Every day I wake up in fear and anxiety. There are tears and panic. I want answers now. It truly is a daily unveiling– a moment by moment surrender. And we signed up for that. I can handle it because we felt led to move here. There are such amazing lessons and growth in this and I truly believe we will feel unstoppable, in many ways, forever after.
But when this faith and these lessons, comes at the expense and generosity– and continued generosity— of friends and family, the clock ticks and my stomach turns. Hey angels! Can’t we move this along for their sake? It is their burden and mine. It is the heaviest weight I carry and a guilt I drag behind me. I know this is a tragic attitude in manifesting a place to live so I do my best to surrender this thought as well.
Instead, I meditate. I listen to Christmas music. I remember the holiday season is upon us and that I decide what the holidays mean to me. I stay proactive for the sake of taking action. I say no to the friends I moved here for and instead rest as much as I can. I let myself feel what I need to feel in order to keep my spirits up and vibration high. I realize that ‘This is Us’ isn’t one couple’s love story. It’s not about one family. ‘This is Us’ is about ALL of us.
When I let go of the guilt, I am able to see the real story… I watch my friends become innkeepers, saying yes to the Christmas story in their own way. (Less Messiah, more Baby Soul.) When I told my sis I might have to give birth in a stable, she texted me that she had hay, a variety of animals and even an astrologer present to chart the stars for my visit. Ha!
We eat bagels and drink iced tea at Starbucks from the $100 gift card given to me by a friend and angel in Mazama. $200 in cash for our trip, lovely cards and a Mazama onesie for our little girl! I stay at various faux ‘Airbnbs’– apartments, cabins… every day we have a place to stay. A server being overly kind because I don’t notice until I’m back in the car that my eyes are red. Lliam’s church gifting us a carseat/stroller combination. Friends of friends that offer a slew of baby items I haven’t even begun to think about yet. (Oh right, we’re having a baby…) I feel the angels rejoice like its Christmas…

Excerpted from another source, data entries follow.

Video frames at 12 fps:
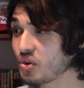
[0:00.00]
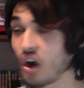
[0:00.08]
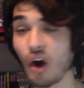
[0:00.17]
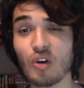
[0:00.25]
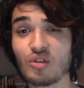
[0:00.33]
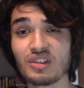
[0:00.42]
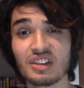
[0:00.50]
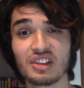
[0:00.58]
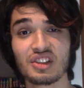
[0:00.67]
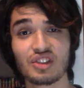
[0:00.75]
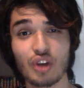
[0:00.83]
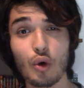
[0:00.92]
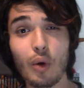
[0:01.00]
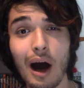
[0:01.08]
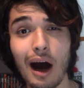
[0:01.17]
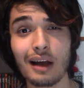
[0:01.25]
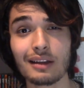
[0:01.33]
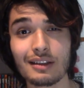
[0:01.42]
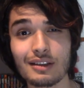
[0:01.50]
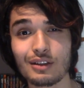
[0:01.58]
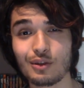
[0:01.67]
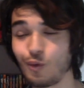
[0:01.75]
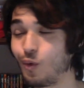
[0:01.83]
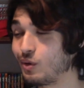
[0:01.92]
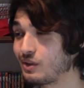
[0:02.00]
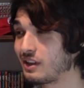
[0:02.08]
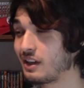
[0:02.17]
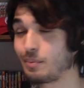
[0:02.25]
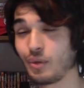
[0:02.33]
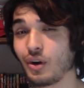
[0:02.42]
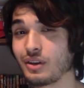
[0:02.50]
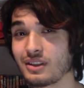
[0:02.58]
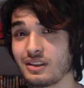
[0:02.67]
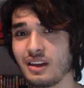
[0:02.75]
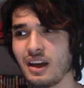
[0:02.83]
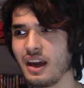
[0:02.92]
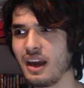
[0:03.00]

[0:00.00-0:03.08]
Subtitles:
cold and so heartless towards a person,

For months I’ve had that goofy song ‘We are Santa’s Elves’ from Rudolph in my head and had no idea why. I realize the lesson on this journey might actually have nothing to do with what I manifest in faith. It’s soooo not about me. It has everything to do with seeing the world with new eyes– that Demagorgans at the DMV aren’t truth or reality. Instead, that kindness and acts of beauty in the world exist now more than ever in humanity. In goodness, we’re all connected. It’s a planet full of Santa’s Helpers.
This thought is still a work in progress, maybe… But at the very least, I’m grateful to recognize my friends, family and the world around me, in the below clip… When you have a world this cute and so excited to help, what’s not to be grateful for? Makes me want to put on some elf ears and get to work because this? THIS is us.